▸ What needs to be done
Could the records below please be retyped exactly, with their pictures left out?

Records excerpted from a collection
=== Section Start ===

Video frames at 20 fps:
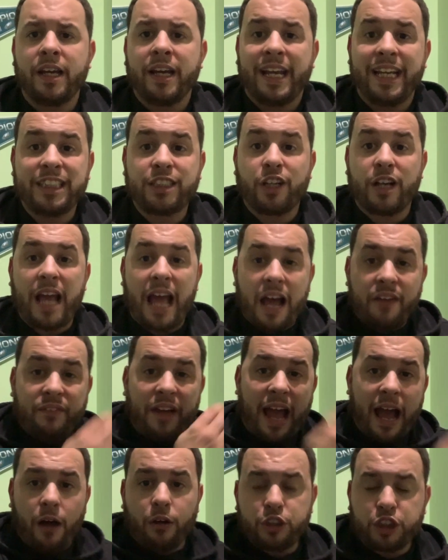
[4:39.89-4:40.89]
He's going to have
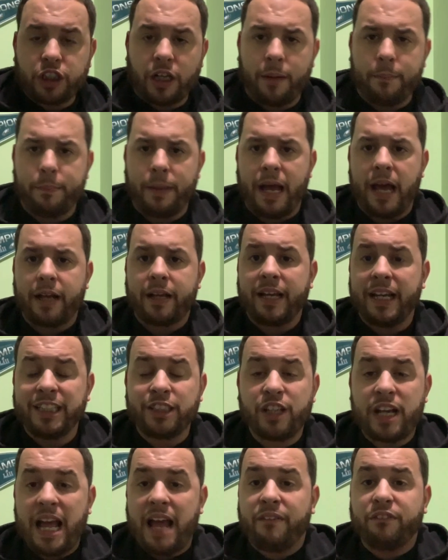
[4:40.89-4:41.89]
Alshon back. He's
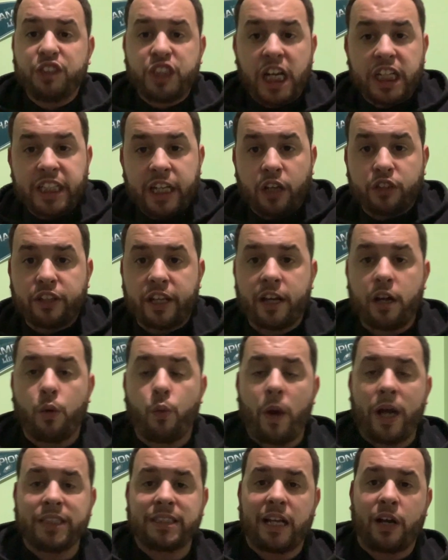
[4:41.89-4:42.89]
going to have J.J.
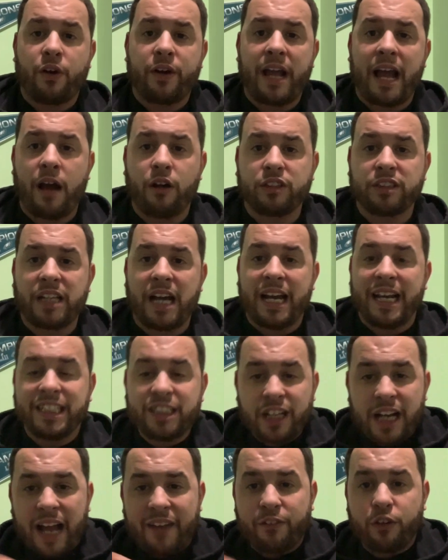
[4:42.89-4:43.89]
Arcega-Whiteside on the outside. And he's going
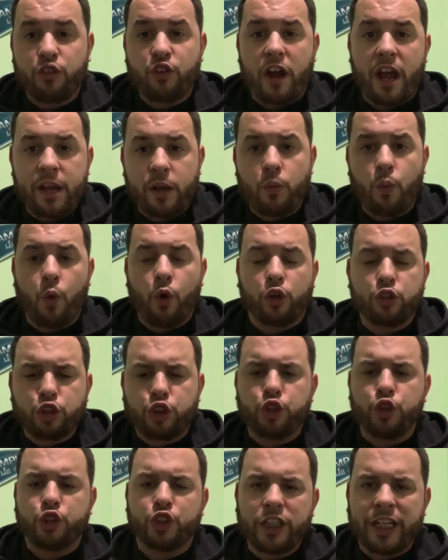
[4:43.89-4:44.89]
to have Greg Ward
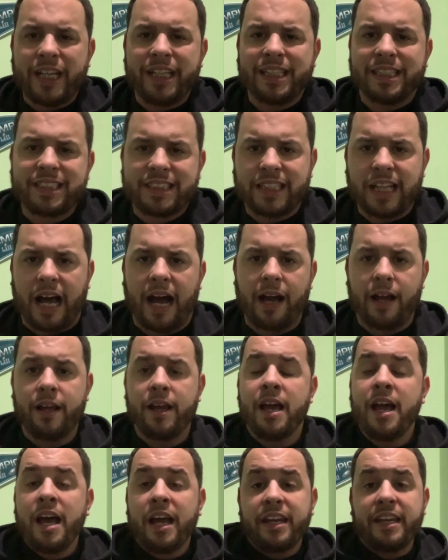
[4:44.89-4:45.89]
Jr. in the slot.
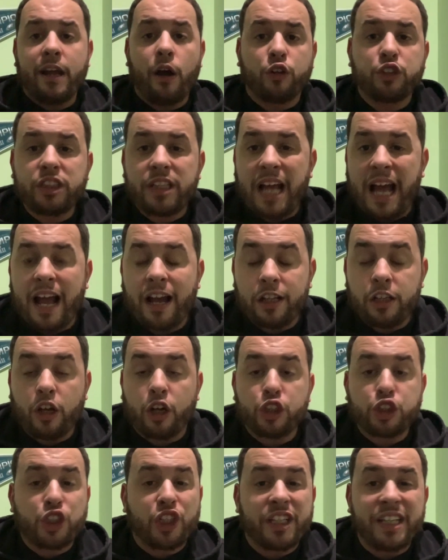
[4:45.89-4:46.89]
Nelson Aguilar
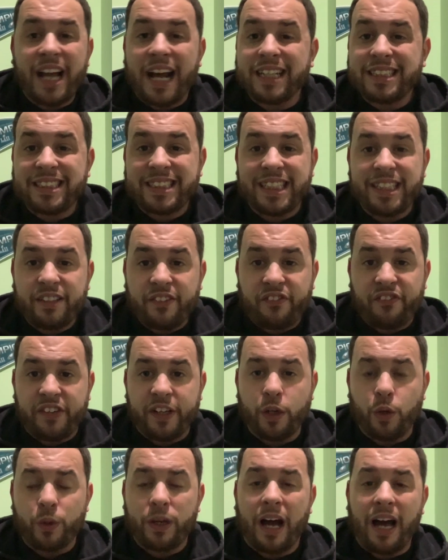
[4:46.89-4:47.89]
should not see the
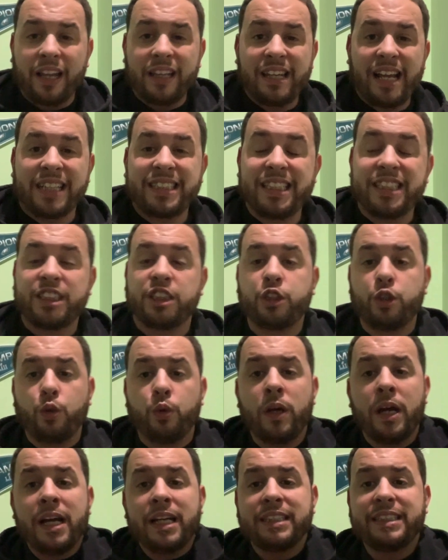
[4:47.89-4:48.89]
field unless it's to
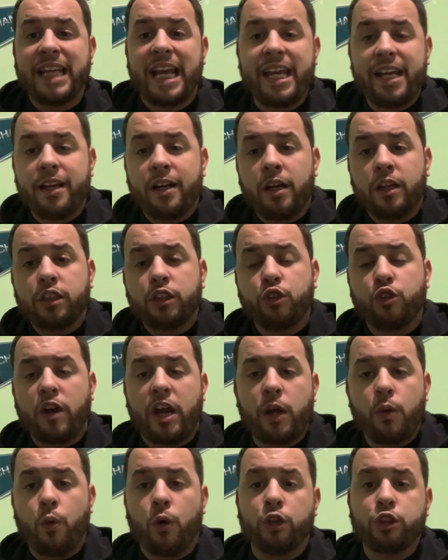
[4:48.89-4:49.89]
take
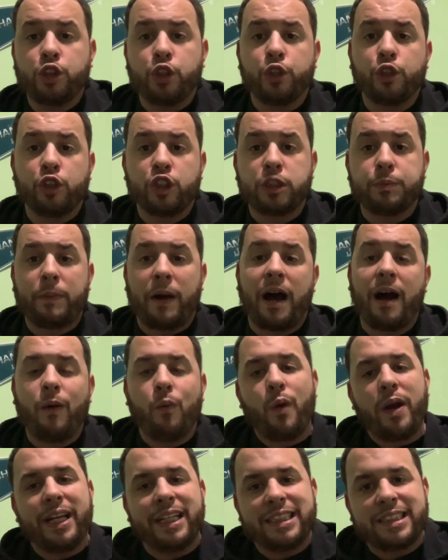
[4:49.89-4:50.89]
Greg Ward Jr.'s spot
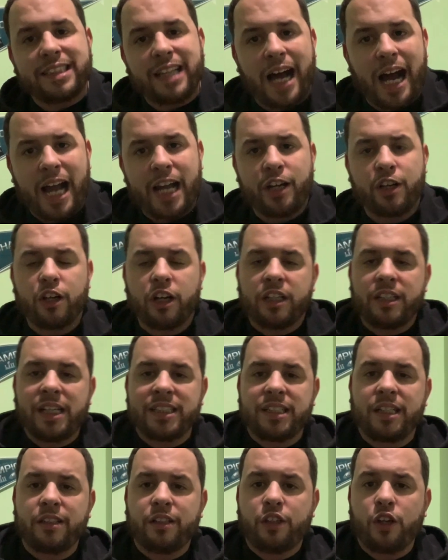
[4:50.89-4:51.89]
when he's tired or
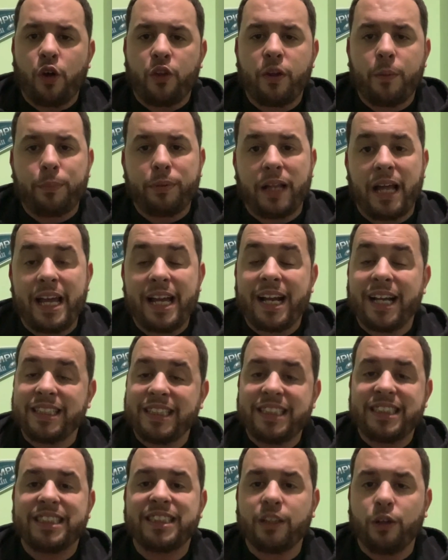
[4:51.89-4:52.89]
doesn't know the play because
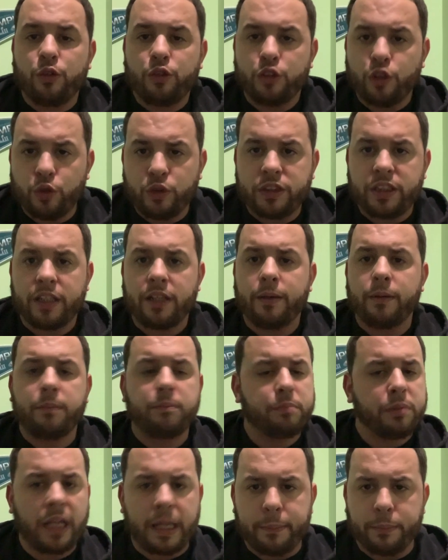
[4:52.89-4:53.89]
he's still new to the
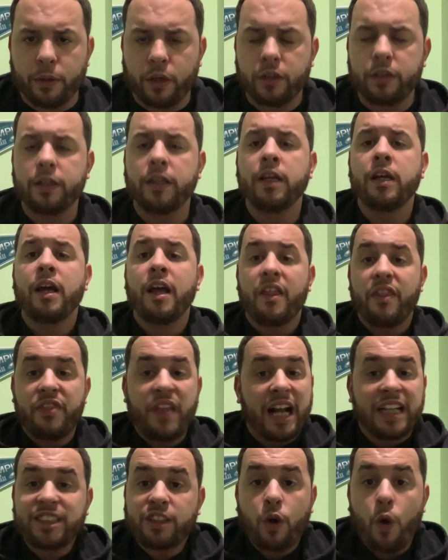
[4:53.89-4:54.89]
playbook.
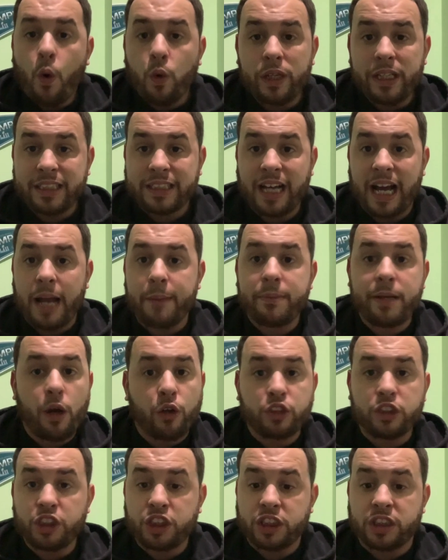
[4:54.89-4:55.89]
That's the only time
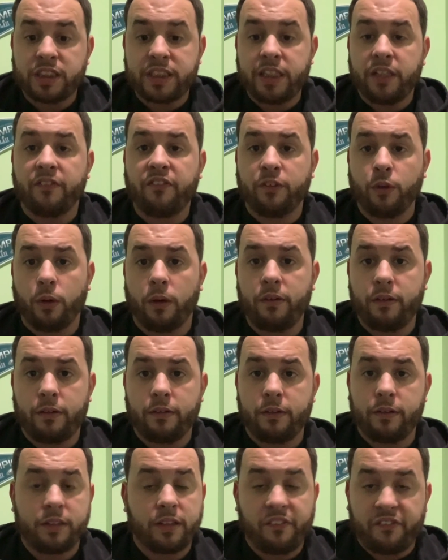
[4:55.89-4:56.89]
Nelson should see the
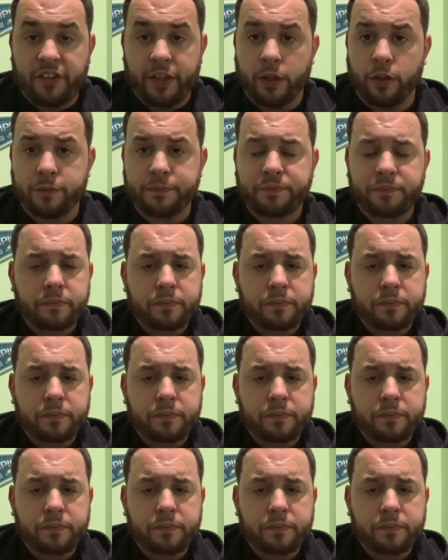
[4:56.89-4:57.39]
field.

=== Section End ===

▸ Response below
Video frames at 20 fps:
[4:39.89-4:40.89]
He's going to have
[4:40.89-4:41.89]
Alshon back. He's
[4:41.89-4:42.89]
going to have J.J.
[4:42.89-4:43.89]
Arcega-Whiteside on the outside. And he's going
[4:43.89-4:44.89]
to have Greg Ward
[4:44.89-4:45.89]
Jr. in the slot.
[4:45.89-4:46.89]
Nelson Aguilar
[4:46.89-4:47.89]
should not see the
[4:47.89-4:48.89]
field unless it's to
[4:48.89-4:49.89]
take
[4:49.89-4:50.89]
Greg Ward Jr.'s spot
[4:50.89-4:51.89]
when he's tired or
[4:51.89-4:52.89]
doesn't know the play because
[4:52.89-4:53.89]
he's still new to the
[4:53.89-4:54.89]
playbook.
[4:54.89-4:55.89]
That's the only time
[4:55.89-4:56.89]
Nelson should see the
[4:56.89-4:57.39]
field.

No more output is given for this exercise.